Les venins des serpents n’ont pas livré tous leurs secrets

Depuis plusieurs décennies, les venins de serpents sont utilisés en pharmacologie pour créer de nouveaux médicaments. Mais une équipe de pharmacologistes, cliniciens, systématiciens et biologistes de la conservation, dirigée par Nicolas Vidal du laboratoire « Systématique, adaptation, évolution » (UMR 7138 Muséum national d’Histoire naturelle/Université Pierre et Marie Curie/CNRS /IRD), vient de montrer que ces venins étaient largement sous-exploités.
Ils ont décidé d’unir leurs efforts pour utiliser au plus haut niveau ces ressources en composés pharmaceutiques et sauvegarder ces espèces particulièrement menacées. Les résultats de cette étude sont publiés en couverture de la revue Bioessays cette semaine.
Aujourd’hui, plus de 3000 espèces de serpents vivent sur Terre où elles occupent des niches écologiques variées. La majorité d’entre elles (environ 2700) ont émergé et se sont diversifiées il y a 65 millions d’années au moment de la crise Crétacé-Tertiaire et de l’extinction des dinosaures. Ce grand groupe, appelé Caenophidia, réunit les serpents les plus évolués, ils sont caractérisés par leur fonction venimeuse. Parmi eux, les serpents possédant des crochets venimeux représentent environ 600 espèces. Ce sont les cobras, les vipères ou bien encore les serpents à sonnette. Les espèces restantes, plus de 2000, sont appelées « colubridés » ou « couleuvres ». N’ayant pas de crochets venimeux à l’avant de la bouche, elles ne présentent en général pas de danger pour l’Homme. Celui-ci a longtemps pensé qu’elles n’avaient pas de venins et les a ainsi largement négligées. De récentes découvertes1 dans la systématique des serpents démontrent que ce biais taxonomique a conduit à sous-exploiter ces centaines d’espèces potentiellement utiles médicalement. 
 
C’est seulement au cours de ces dernières années que les scientifiques ont commencé à s’intéresser à ces venins de serpents le plus souvent inoffensifs pour l’Homme. Dans cette étude, les scientifiques ont passé en revue l’état des avancées récentes. Ils ont ainsi mis en évidence de nouvelles technologies, telles que les méthodes de criblage à haut débit2, qui permettraient aujourd’hui d’identifier et d’extraire rapidement et efficacement les molécules utiles d’un point de vue thérapeutique. Les venins présenteraient également un degré de variabilité inattendu car leur composition peut différer entre individus d’une même portée.

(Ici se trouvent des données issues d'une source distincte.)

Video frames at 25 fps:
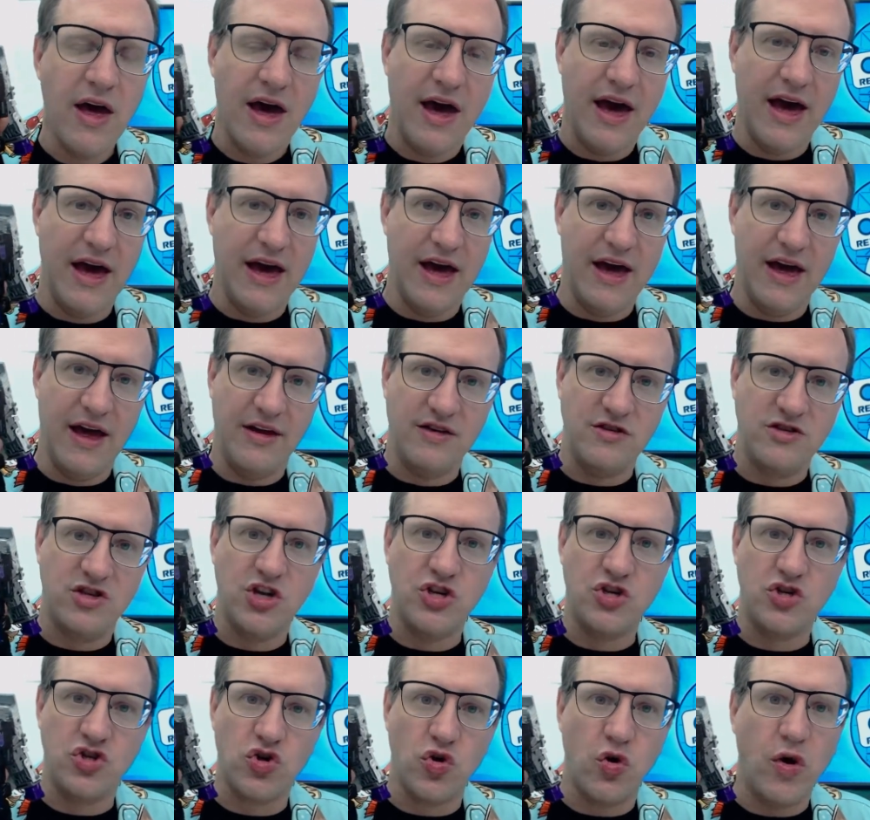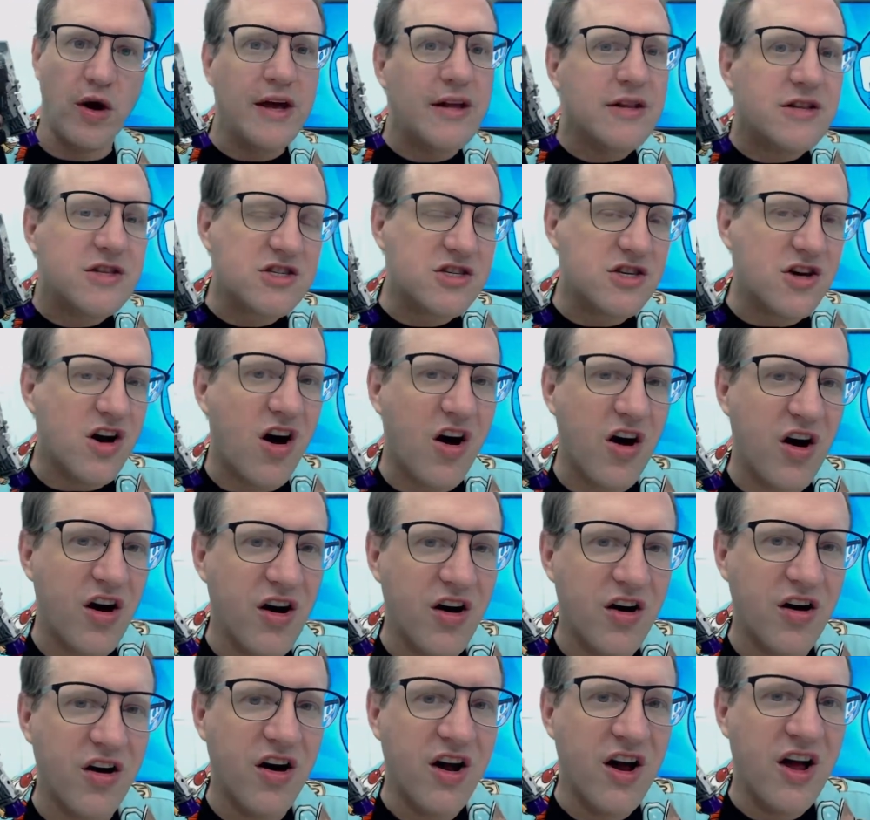And the joints
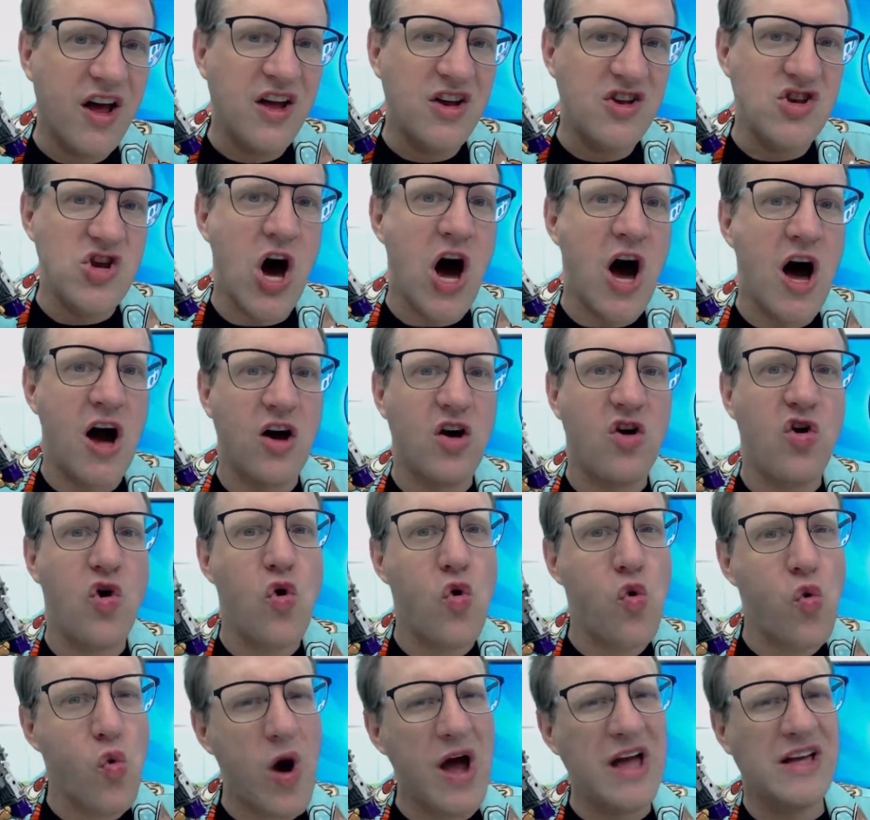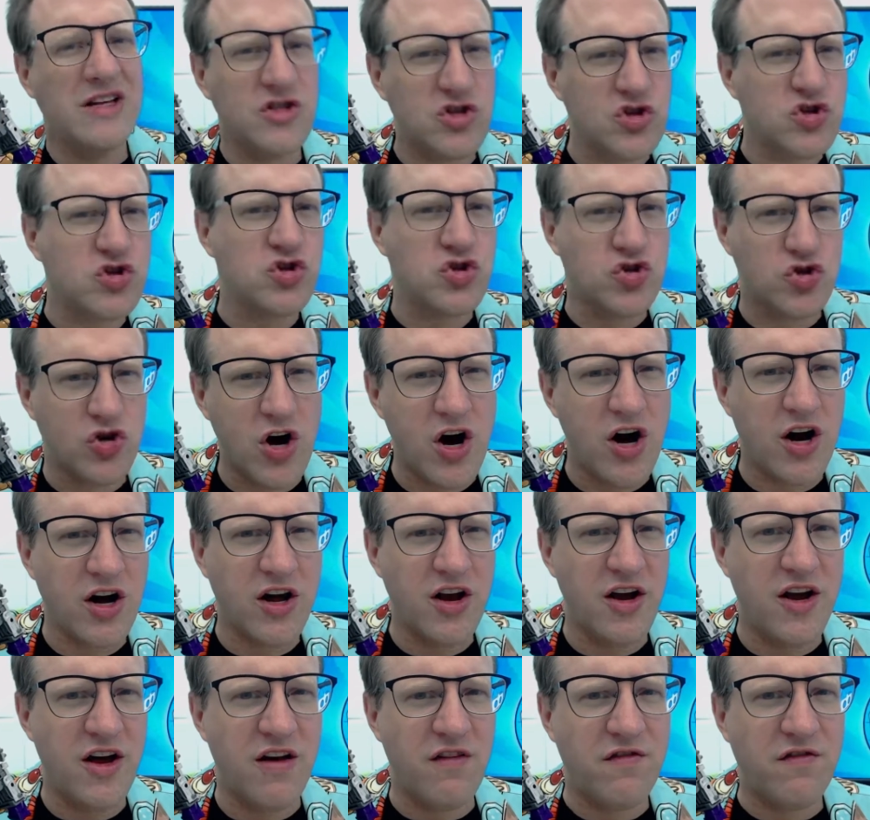are not quite strong
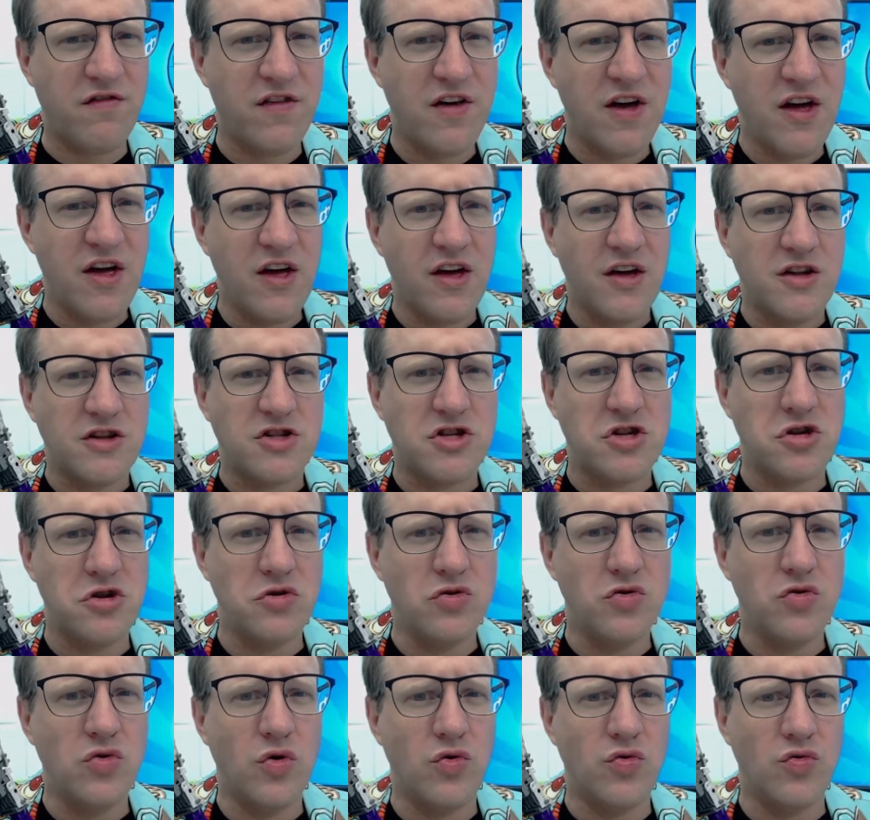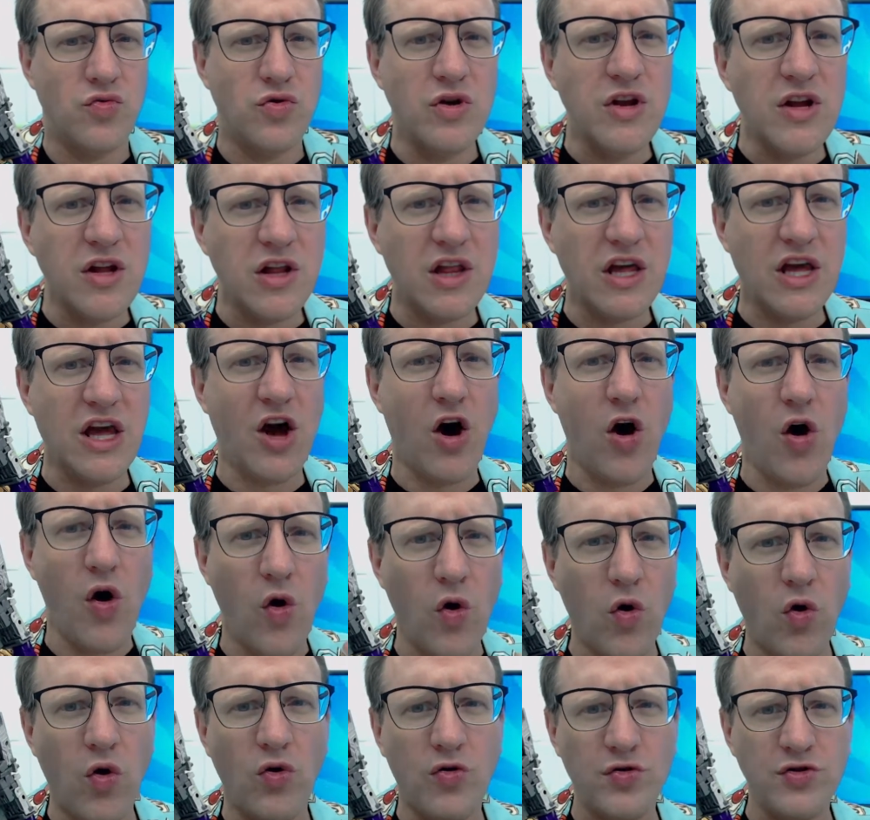enough to really
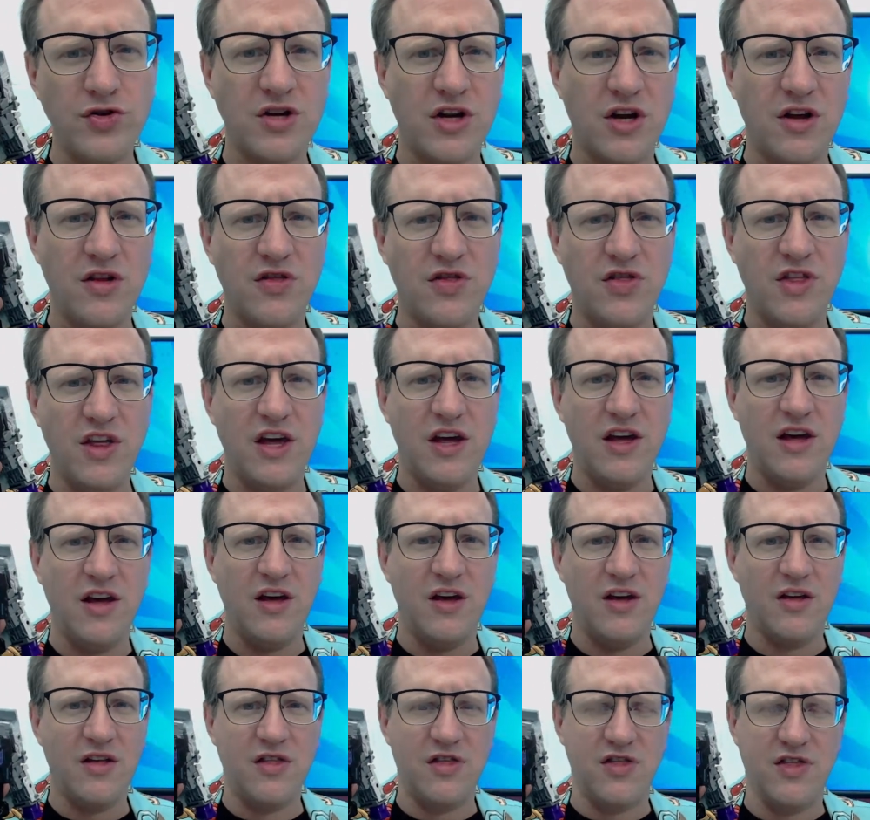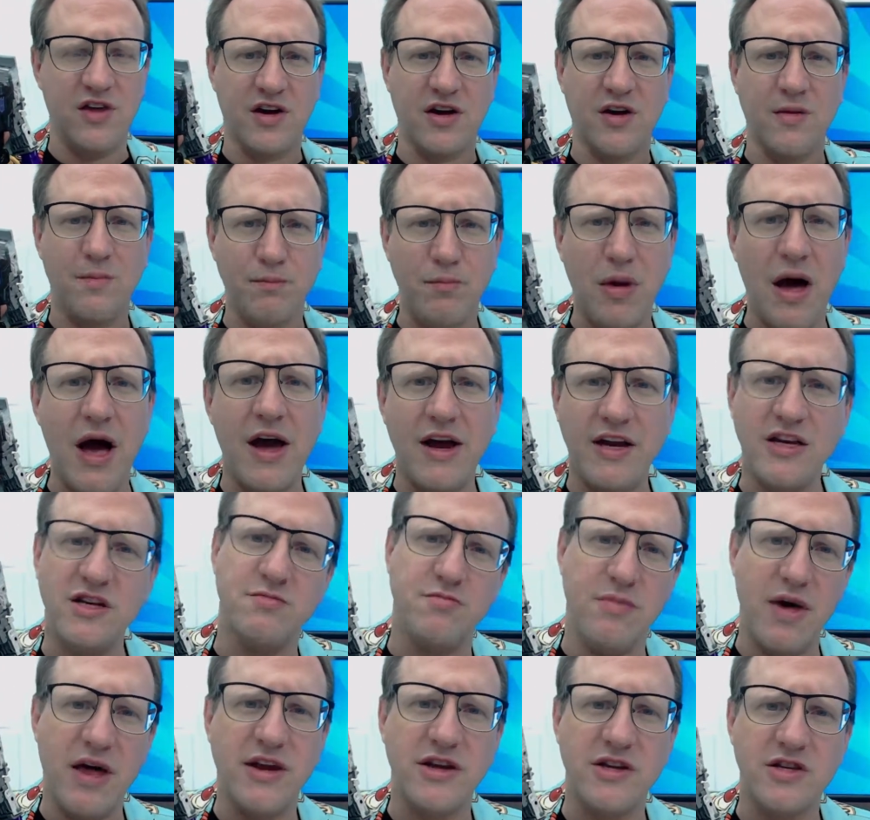hold the the combined
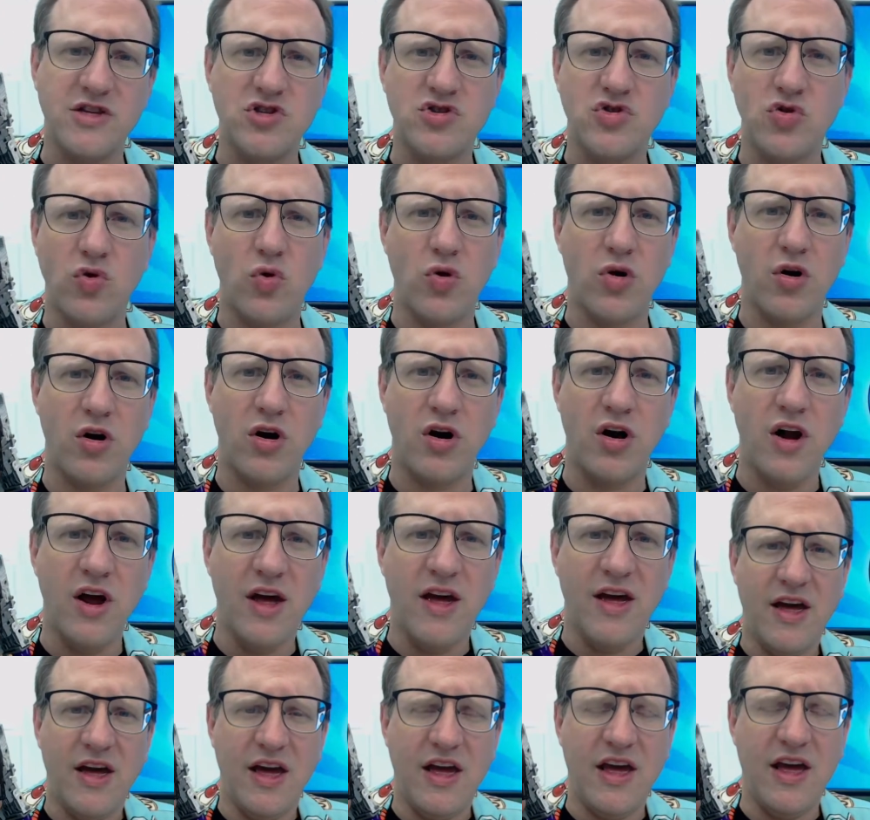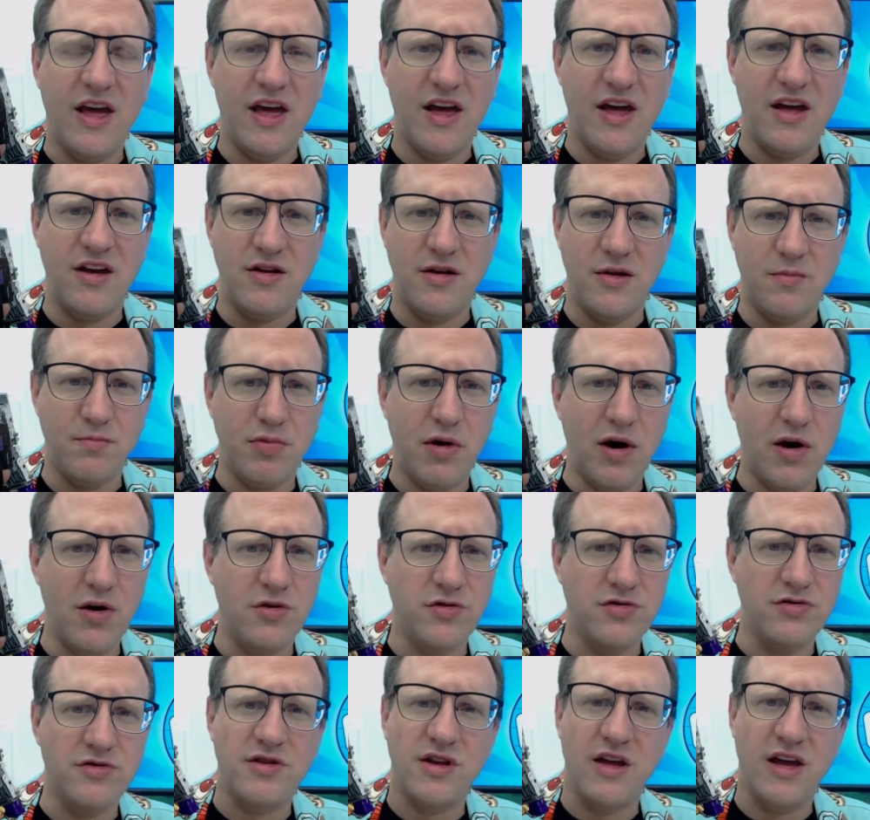Menasor in
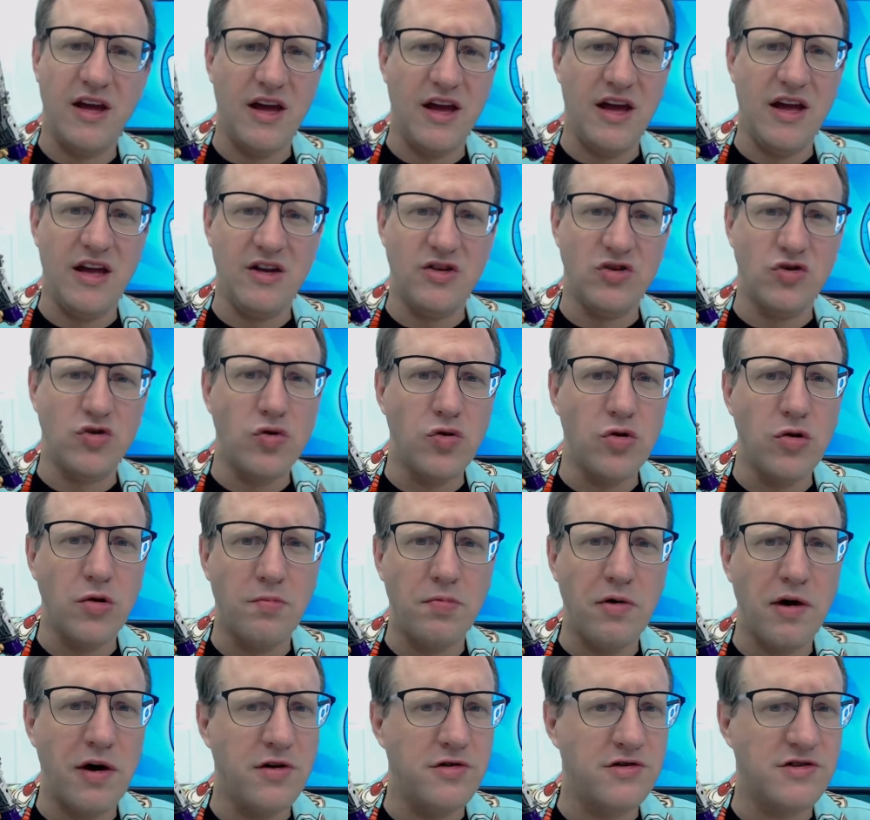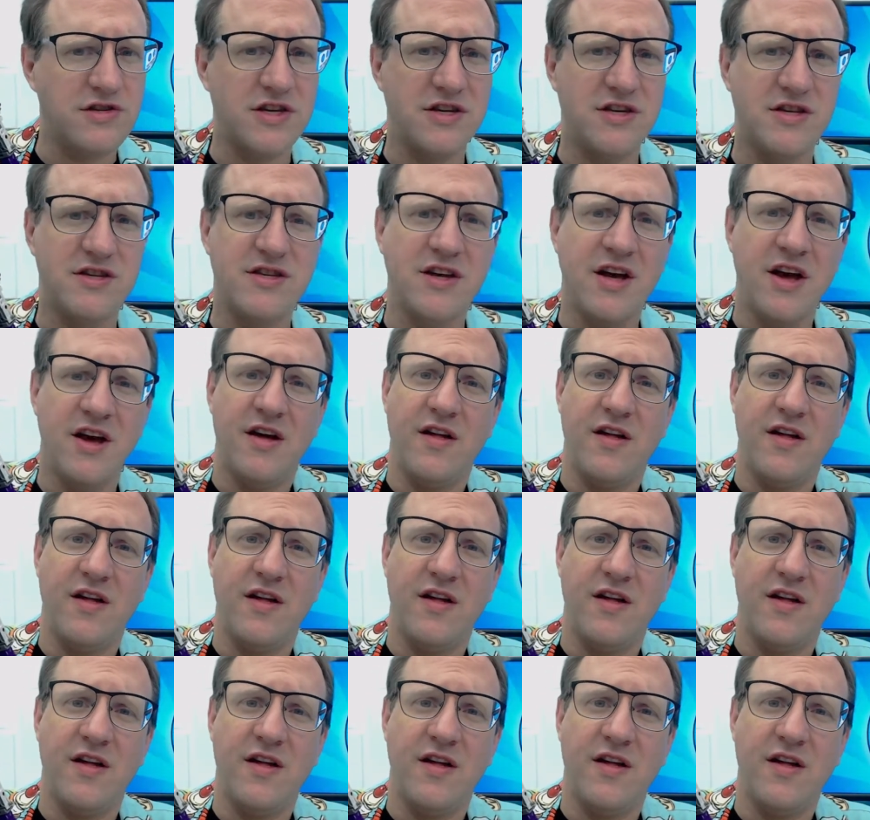pose in cool poses.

Au même moment, une crise majeure de la biodiversité menace fortement les populations de serpents sur lesquelles reposent ces espoirs biomédicaux. C’est pourquoi les systématiciens et biologistes de la conservation, pharmacologistes, cliniciens doivent unir leurs efforts afin de préserver la biodiversité de ces « couleuvres » tant pour la place qu’elles occupent dans le maintien des écosystèmes que pour leur chimiodiversité et le potentiel médical qu’elles représentent.
Notes :
1. N. Vidal, J.-C. Rage, A. Couloux, and S.B. Hedges. Snakes (Serpentes). Pp. 390–397 in The Timetree of Life, Oxford University Press, 2009
N. Vidal, S.B. Hedges.The molecular evolutionary tree of lizards, snakes, and amphisbaenians. C. R. Biologies 332 (2009) 129–139
Bryan G. Fry, Nicolas Vidal, Janette A. Norman, Freek J. Vonk, Holger Scheib, S. F. Ryan Ramjan, Sanjaya Kuruppu, Kim Fung, S. Blair Hedges, Michael K. Richardson, Wayne. C. Hodgson, Vera Ignjatovic, Robyn Summerhayes & Elazar Kochva. Early evolution of the venom system in lizards and snakes. NATURE, Vol 439, 2 February 2006
Nicolas Vidal. Colubroid systematics: evidence for an early appearance of the venom apparatus followed by extensive evolutionary tinkering. J. Toxicol.—Toxin Reviews, 21(1&2), 21–41 (2002)
2.  Le criblage ou « criblage à haut débit » (HTS ou High Throughput Screening) désigne dans le domaine de la biochimie, de la génomique et de la protéomique, les techniques visant à étudier et à identifier dans les chimiothèques et ciblothèques, des molécules aux propriétés nouvelles, biologiquement actives.
Référence :
Freek J. Vonk, Kate Jackson, Robin Doley, Frank Madaras, Peter J. Mirtschin and Nicolas Vidal. Snake venom: From fieldwork to the clinic. Bioessays, DOI: 10.1002/bies.201000117, mars 2011.